Saved data entries
------
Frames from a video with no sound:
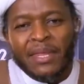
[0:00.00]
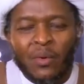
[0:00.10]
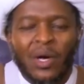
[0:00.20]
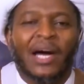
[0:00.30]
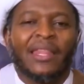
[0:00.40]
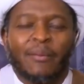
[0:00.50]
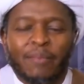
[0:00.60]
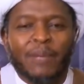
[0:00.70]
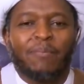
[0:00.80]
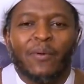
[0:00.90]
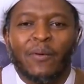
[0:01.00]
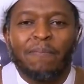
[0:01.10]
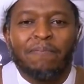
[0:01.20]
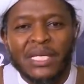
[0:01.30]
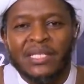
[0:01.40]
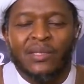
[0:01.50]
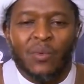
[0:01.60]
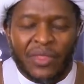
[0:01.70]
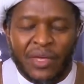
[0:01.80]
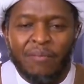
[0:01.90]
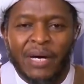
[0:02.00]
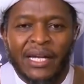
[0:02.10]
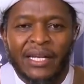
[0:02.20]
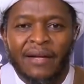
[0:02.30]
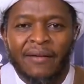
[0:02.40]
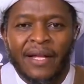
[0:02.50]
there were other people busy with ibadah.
------
▶ _ASSIGNMENT_: Pictures don't belong in the copy. Restate all the entries exactly.

▶ _EXERCISE ANSWER_:
Frames from a video with no sound:
[0:00.00]
[0:00.10]
[0:00.20]
[0:00.30]
[0:00.40]
[0:00.50]
[0:00.60]
[0:00.70]
[0:00.80]
[0:00.90]
[0:01.00]
[0:01.10]
[0:01.20]
[0:01.30]
[0:01.40]
[0:01.50]
[0:01.60]
[0:01.70]
[0:01.80]
[0:01.90]
[0:02.00]
[0:02.10]
[0:02.20]
[0:02.30]
[0:02.40]
[0:02.50]
there were other people busy with ibadah.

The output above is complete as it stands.